On 22/07/10 07:00, Aryeh Gregor wrote:
Categories, files, and other types of pages cannot
be moved to one another, as far as I know (it would hardly make
sense), so it automatically stays consistent this way.
This restriction is enforced by Title::isValidMoveOperation().
1) Change the way category sortkeys are generated.
Start them with a
letter depending on namespace, like 'C' for category, 'P' for regular
page, 'F' for file. After that first letter, append a sortkey
generated by ICU or whatever.
An alternative would be to add a column to the categorylinks table,
say cl_type. It could be an ENUM or some short text type. Then the
index could be altered to include this field at the start of it.
Presumably the rationale for combining these two things into
cl_sortkey is to avoid a schema change, and to make the paging code
slightly simpler. But I worry that future generations of MediaWiki
developers will curse us for laziness and obfuscation.
I think Tim has opinions on what would
be a good choice to convert the article title into sort key -- if not,
I'll have to research it and hopefully not come up with a completely
incorrect answer.
Well, I've said ICU, possibly with a PHP simulation of some Western
European sort key algorithm for the benefit of users without access to
ICU. But I formed that opinion years ago, and I never properly
surveyed all the possible solutions in the first place. It probably
makes sense to do a little of your own research.
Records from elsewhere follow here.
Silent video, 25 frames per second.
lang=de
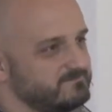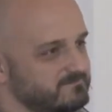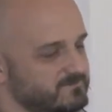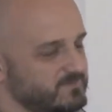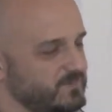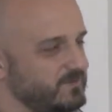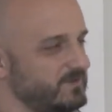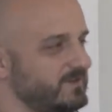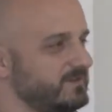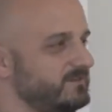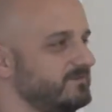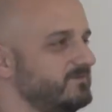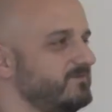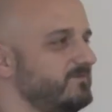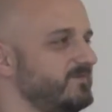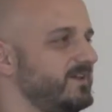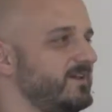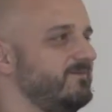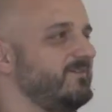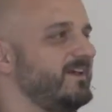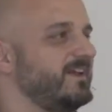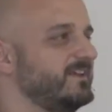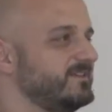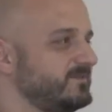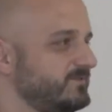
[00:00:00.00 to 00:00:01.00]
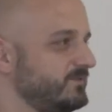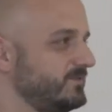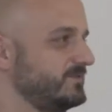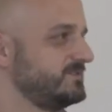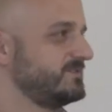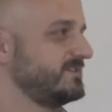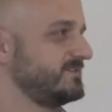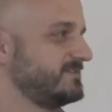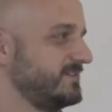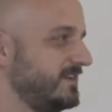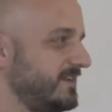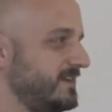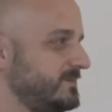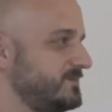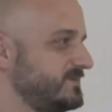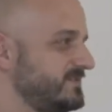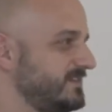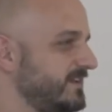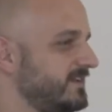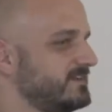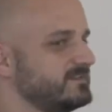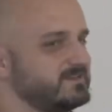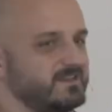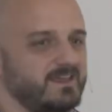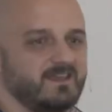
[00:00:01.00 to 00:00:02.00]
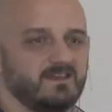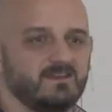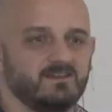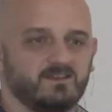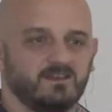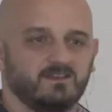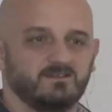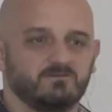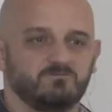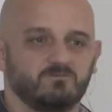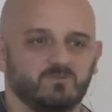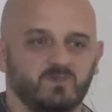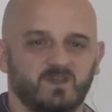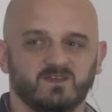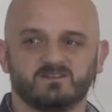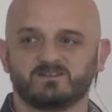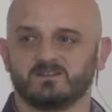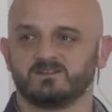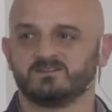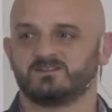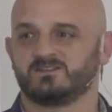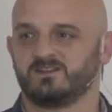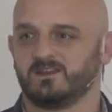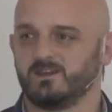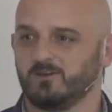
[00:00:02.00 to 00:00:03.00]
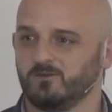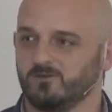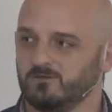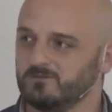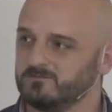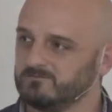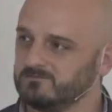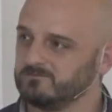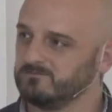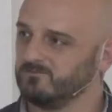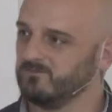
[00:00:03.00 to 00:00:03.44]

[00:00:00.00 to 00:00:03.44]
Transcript: sondern wer weiß von sich selbst, der ist eigentlich ein, ist ein SEO.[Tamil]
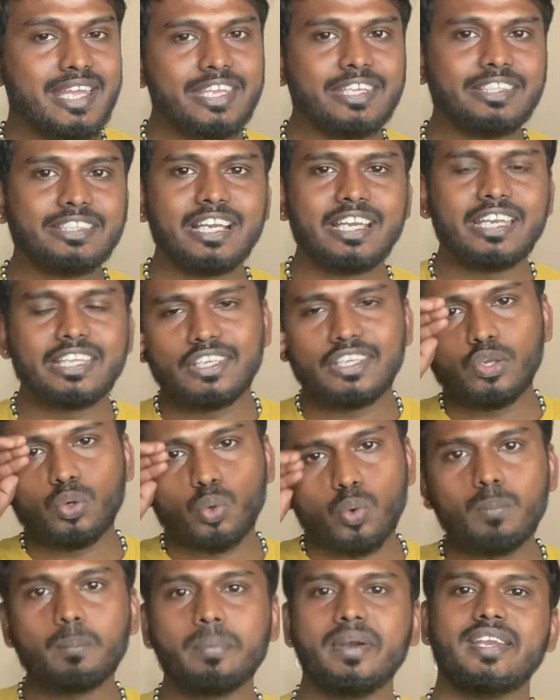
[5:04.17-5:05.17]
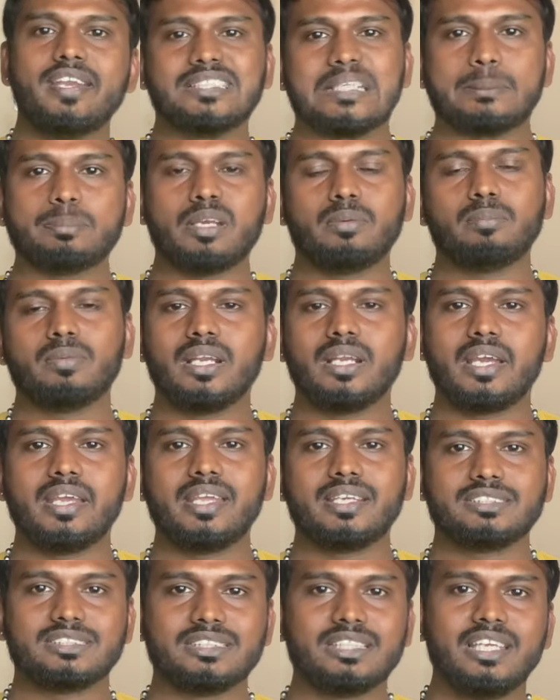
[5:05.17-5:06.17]
இது அன்னைக்கு ரொம்ப டிசப்பாயின்மெண்ட்
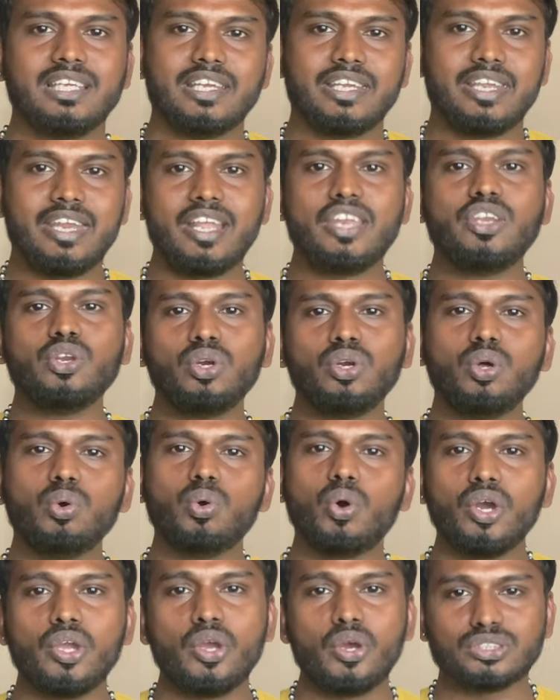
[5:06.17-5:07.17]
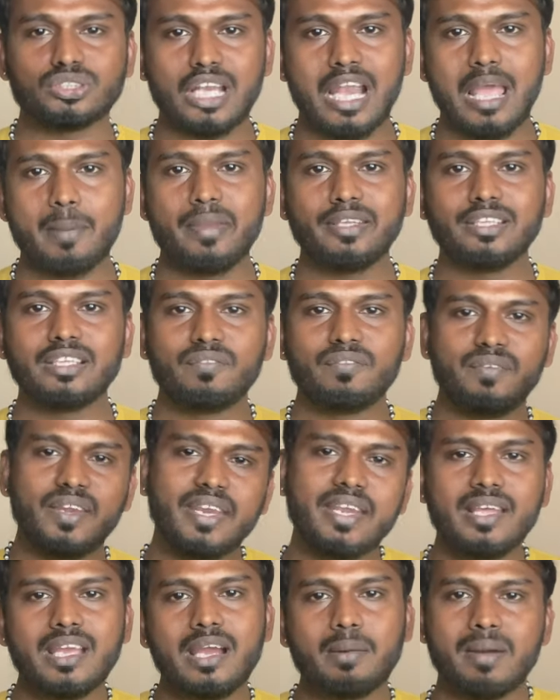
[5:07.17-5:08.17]
ஆயிருச்சு ஏன்னா இன்னொன்று ஓயோஸ் எல்லாமே இந்த
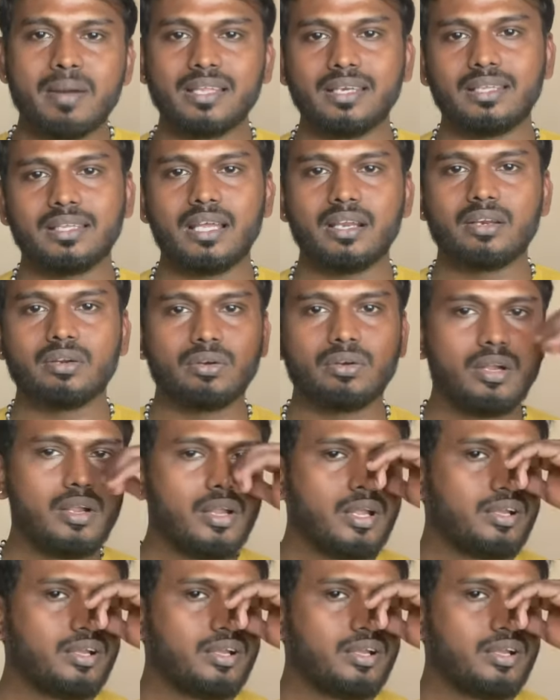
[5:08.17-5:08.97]
வீடுக மாதிரி தான் இருக்கும்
Note that I specifically excluded the actual implementation of
language-dependent sort keys from the requirements list when I wrote
up this project. It could easily eat up a lot of time, and it's not
necessary for a proof-of-principle implementation.
2) On category pages, maintain three offsets and do
three queries (or
maybe UNION them together, doesn't matter), one for each of
categories/regular pages/files. Because of (1), this will be
efficient and will also sort less unreasonably for non-English
languages.
One problem that was pointed out somewhere in the massive useless
discussion on bug 164 is that we'd have to do something to display the
first letter for each section. Currently it's just the first letter
of the sortkey, but if that's some binary string, that becomes a
problem. I'm not seeing an obvious solution, since the
sortkey-generation algorithm will be opaque to us. If it sorts Á the
same as A, then how do we figure out that the "canonical" first letter
for the section should be "A" and not "Á"? How do we even figure
out
where the sections begin or end? Would that even make sense in all
cases? At a first pass, I'd say we should just skip the first letter
and display all the items straight from beginning to end without
section divisions. I don't think that's a big problem.
Roan is also asking for a store of the plain text form in this thread.
Work out how much space we would need to additionally store the
category keys in plain text. Then we will know what sort of tradeoff
we are looking at. Have you got a toolserver account you can use to do
the sums?
Since we won't be sorting on the plain text form anymore, we could use
some tricks to save space. For instance, if the sort key is the same
as the article title, we could store NULL instead of another copy of
the article title. That should save 95% or so.
-- Tim Starling